Difficult period, the market in January retraced from the highs of a decided 11%, after the end of the year had not been so excellent in terms of “Christmas rally”.
In these drawdown periods, in addition to cutting losses, accumulating on long-term portfolios, we must try to take home the profits where the market has overperformed.
In my case, oil gave me a + 100% price gain.
The instrument is an ETC which tracks the price of the CL futures! of which I have already written and it is the CRUD.
We are on almost 2-year highs, $ 86 per barrel, and US inventories are above expectations; In my opinion, there will be interventions at the international level to rebalance inflation which, in large part, is due precisely to the insane increase in raw materials.
So I sold, with a 100% gain on my position, since I have a very low purchase price.

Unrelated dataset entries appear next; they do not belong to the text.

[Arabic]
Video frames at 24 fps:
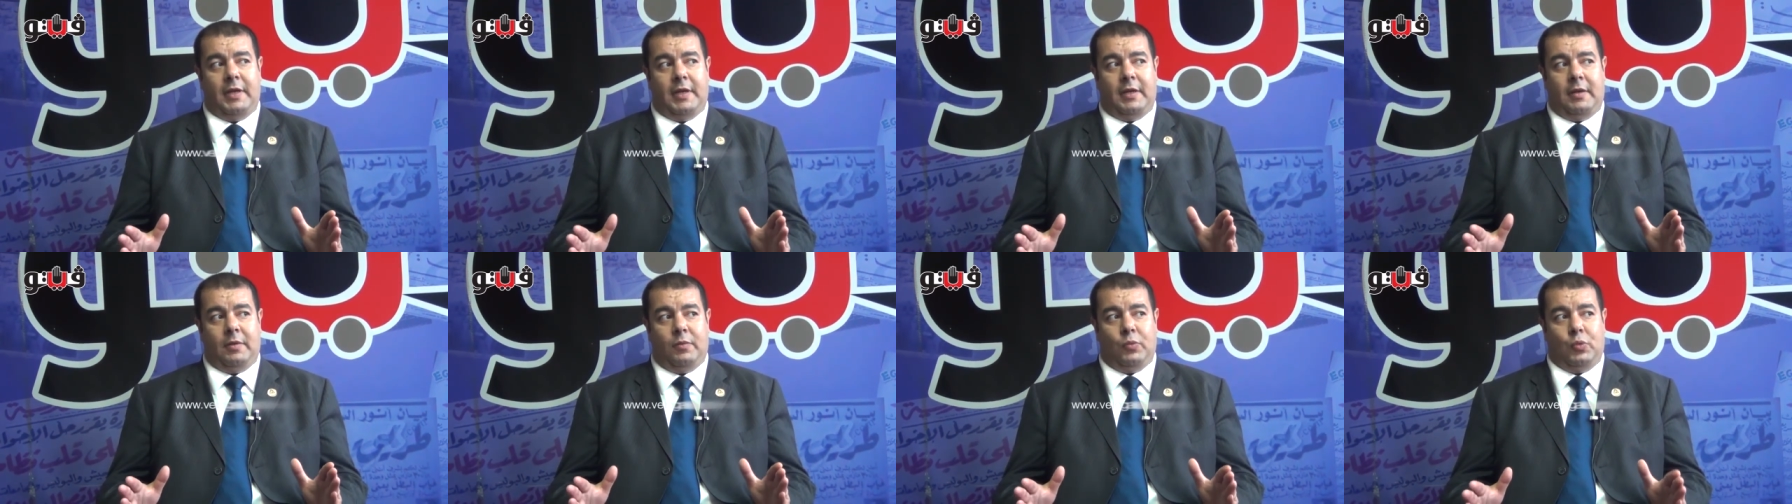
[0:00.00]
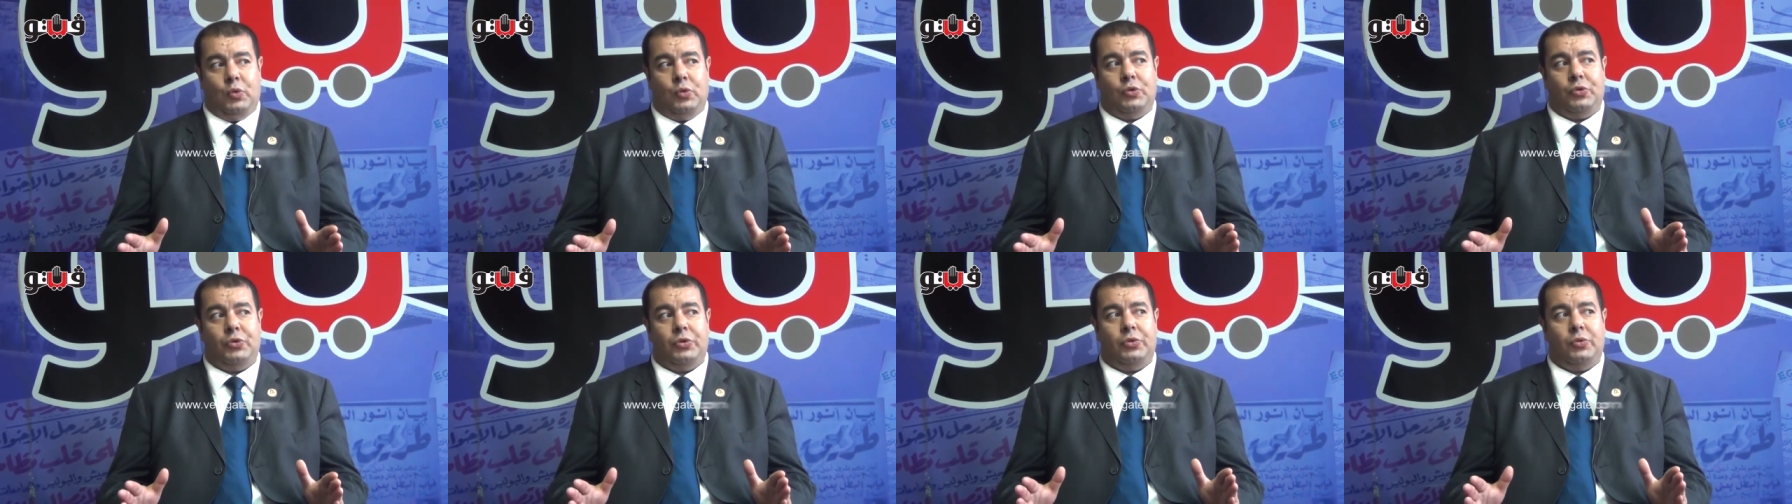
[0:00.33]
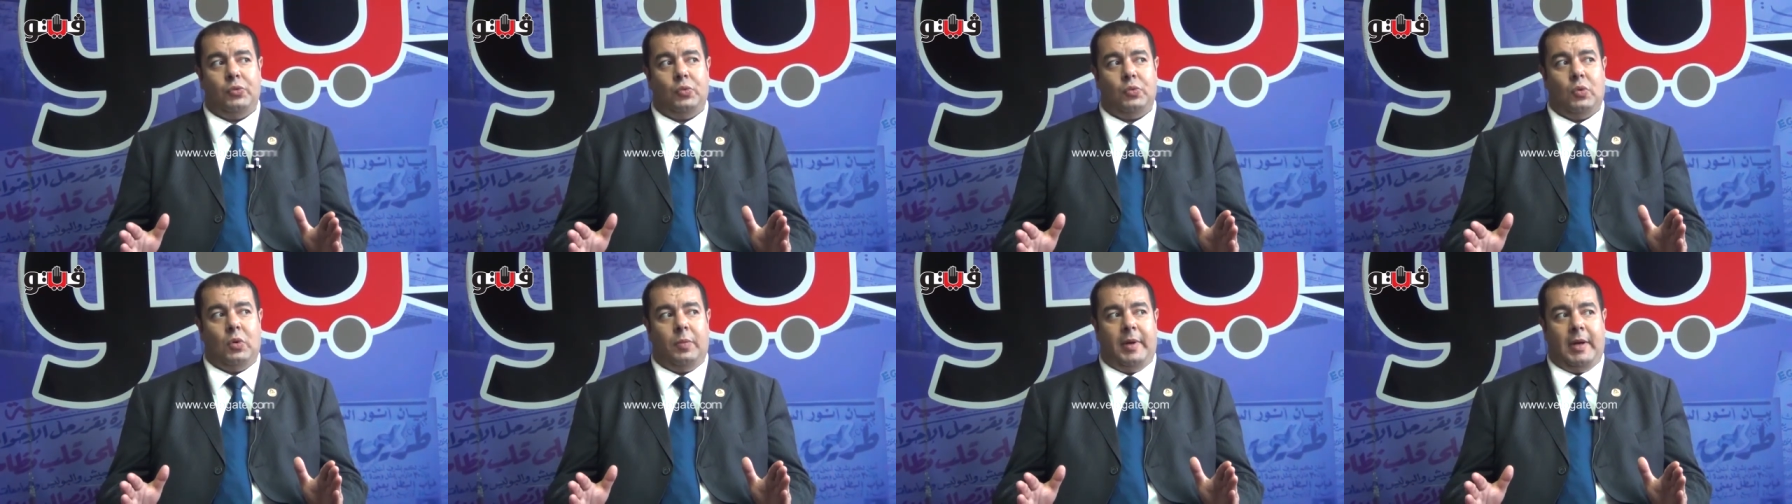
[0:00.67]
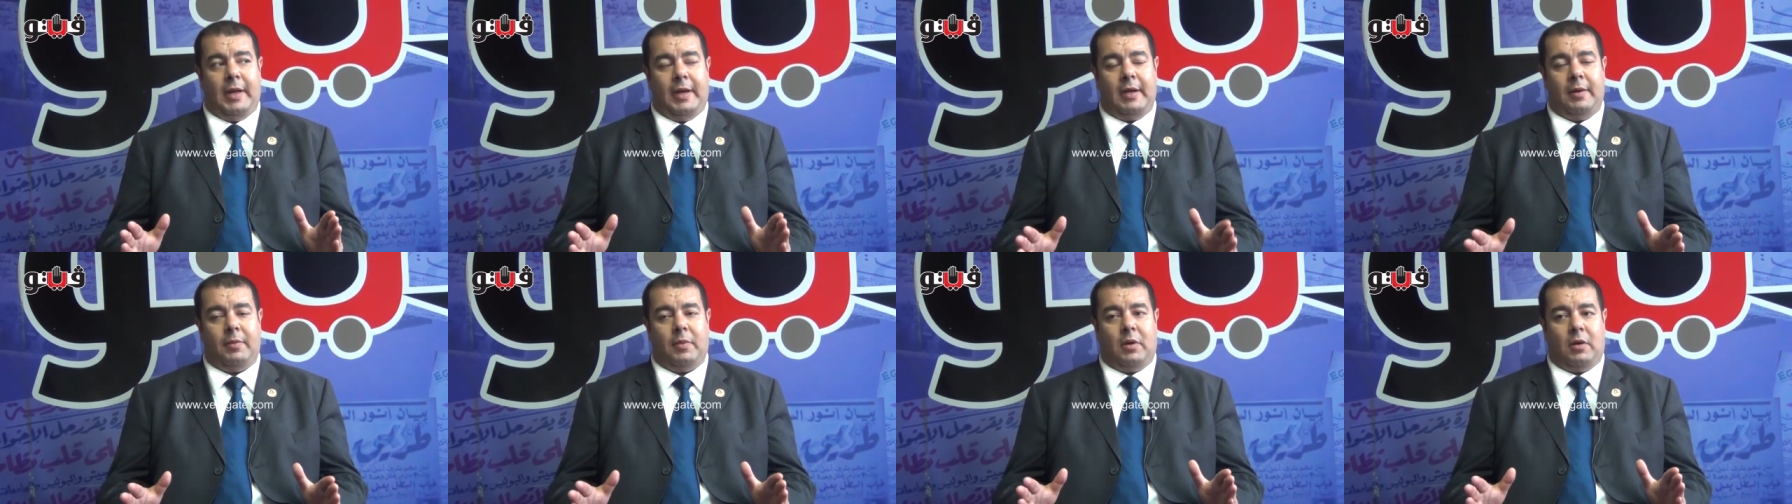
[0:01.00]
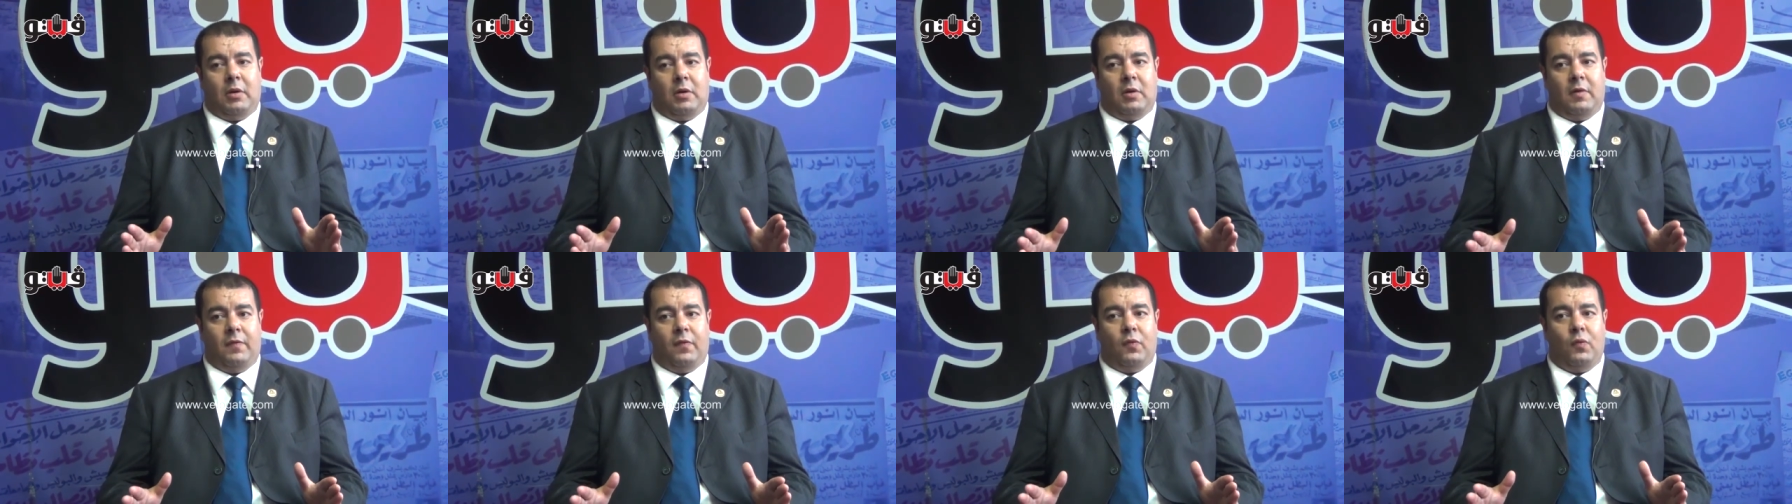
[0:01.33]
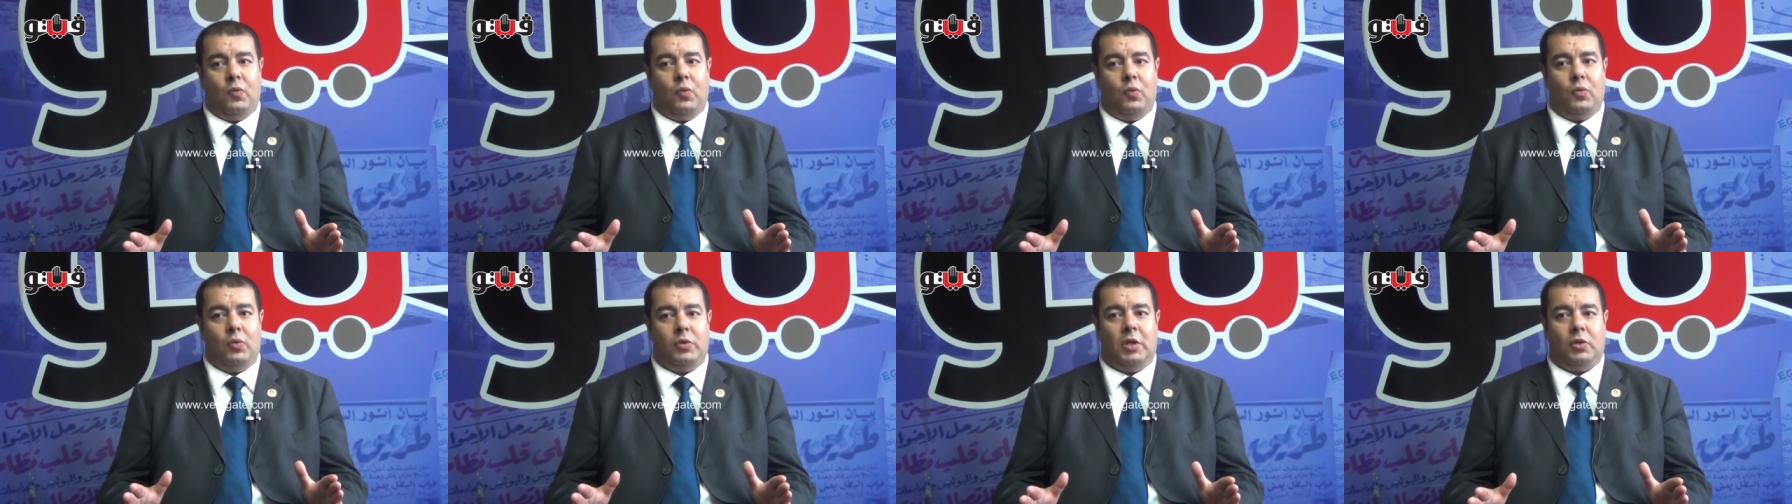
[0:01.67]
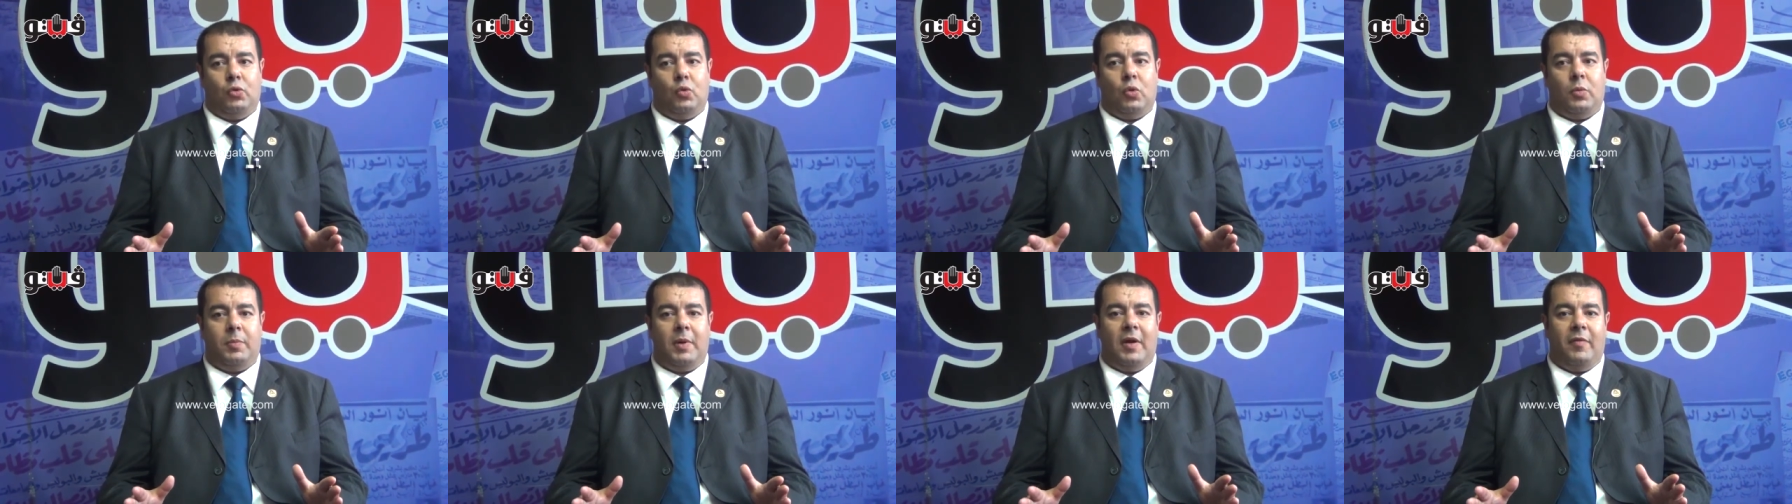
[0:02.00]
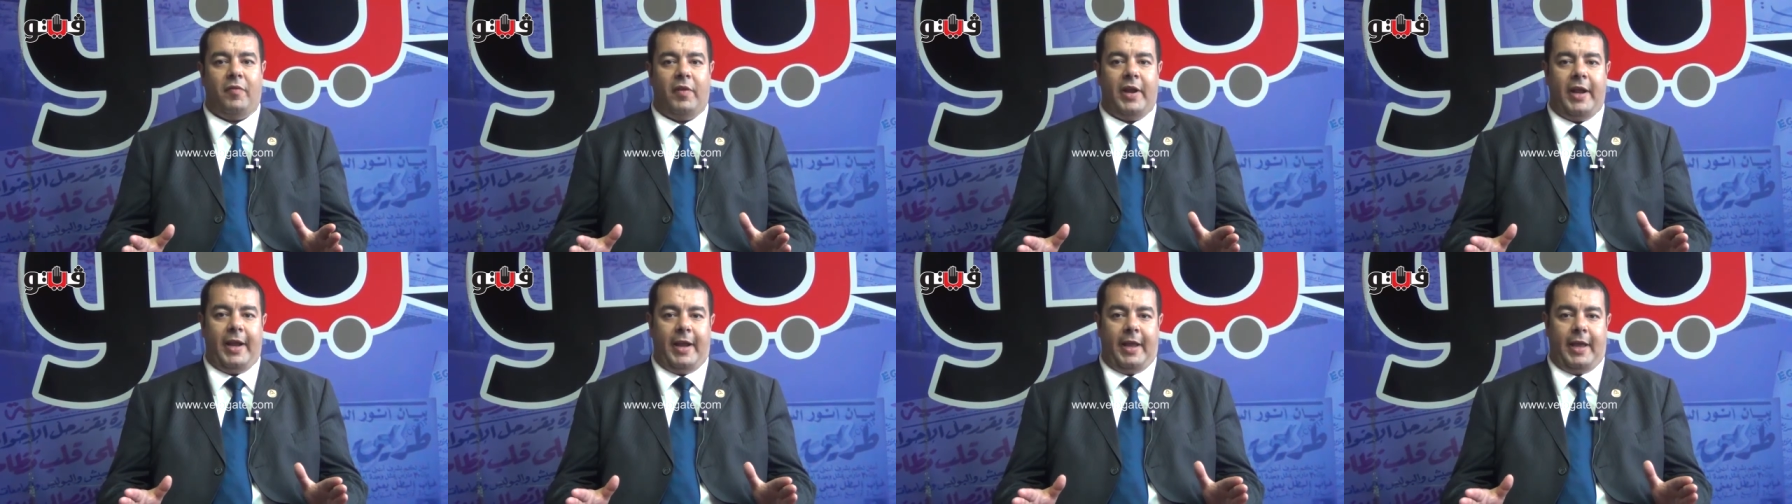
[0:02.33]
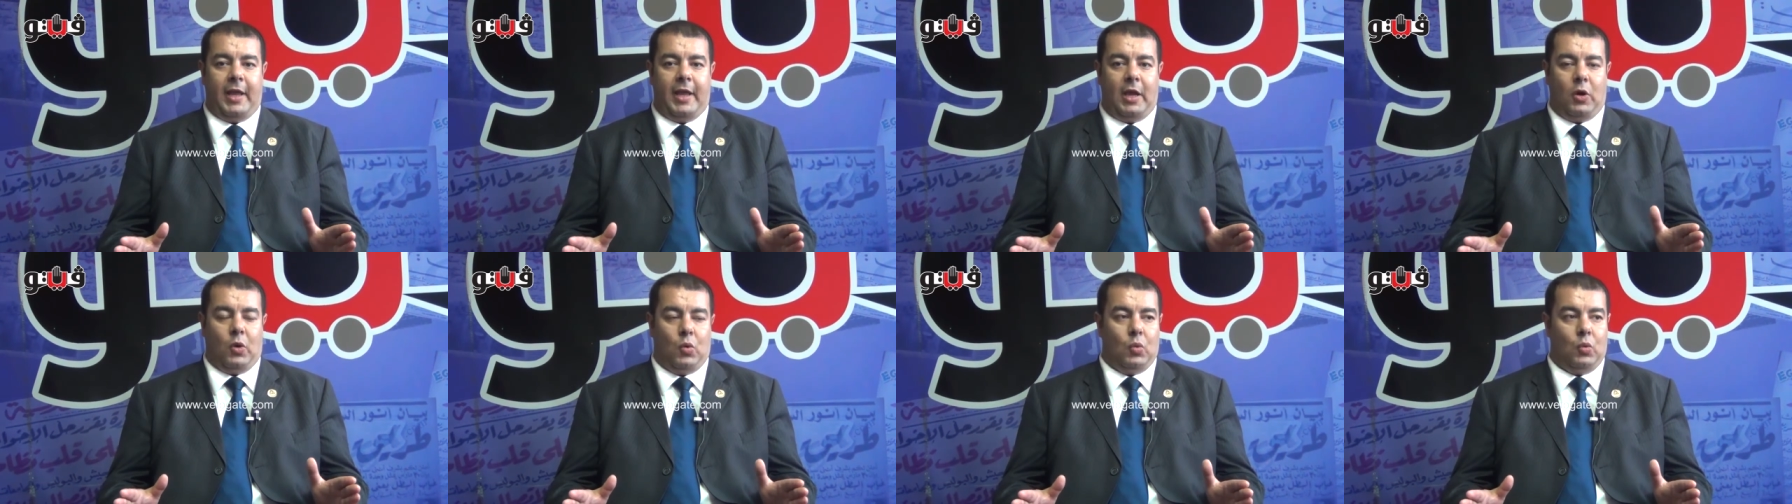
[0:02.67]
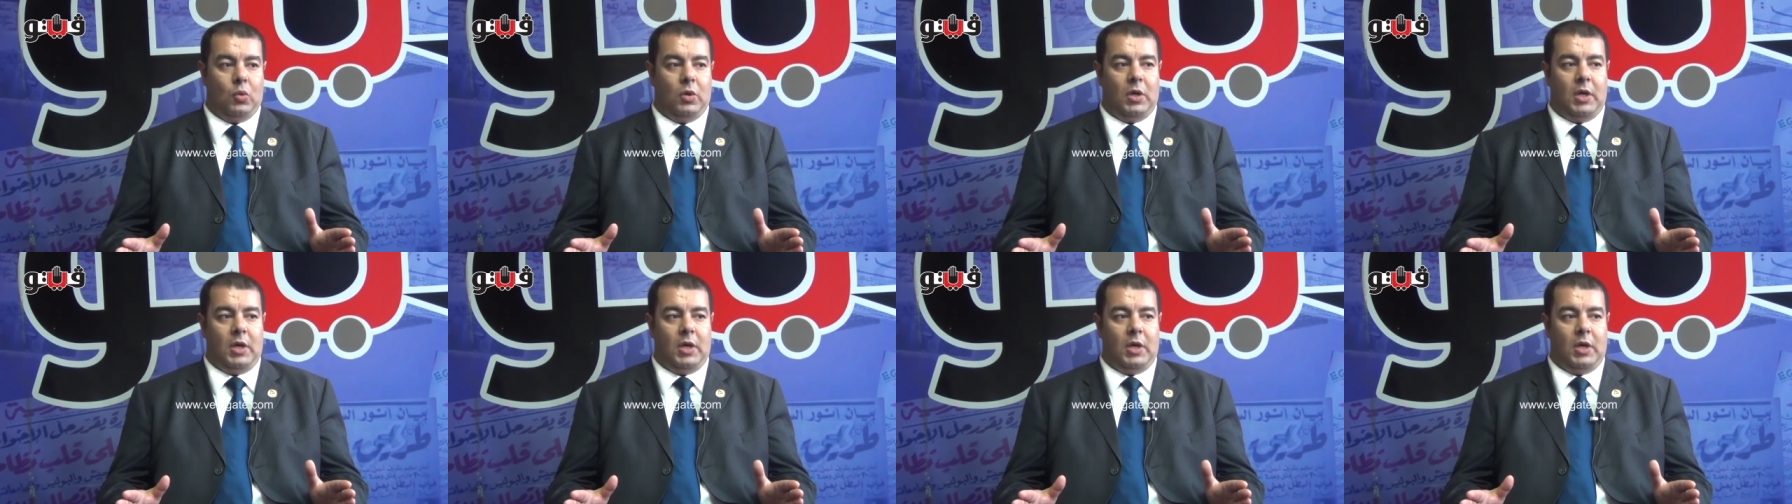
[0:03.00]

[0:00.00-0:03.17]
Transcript: المواطن وابقى انا معرفه ده دور بقى فرق الكاهو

For all the reasons I have described and also due to the fact that the market is clearly discounting the news of interest rates, it is, therefore, possible a decrease even fractionated until March-April, so in my opinion, it is very important to have the liquidity to invest when there will be the recovery.
DISCLAIMER: I am not a financial advisor nor a CPA . These posts, videos, and any other contents are for educational and entertainment purposes only. Investing of any kind involves risk. While it is possible to minimize risk, your investments are solely your responsibility. It is imperative that you conduct your own research. I am merely sharing my opinion with no guarantee of gains or losses on investments.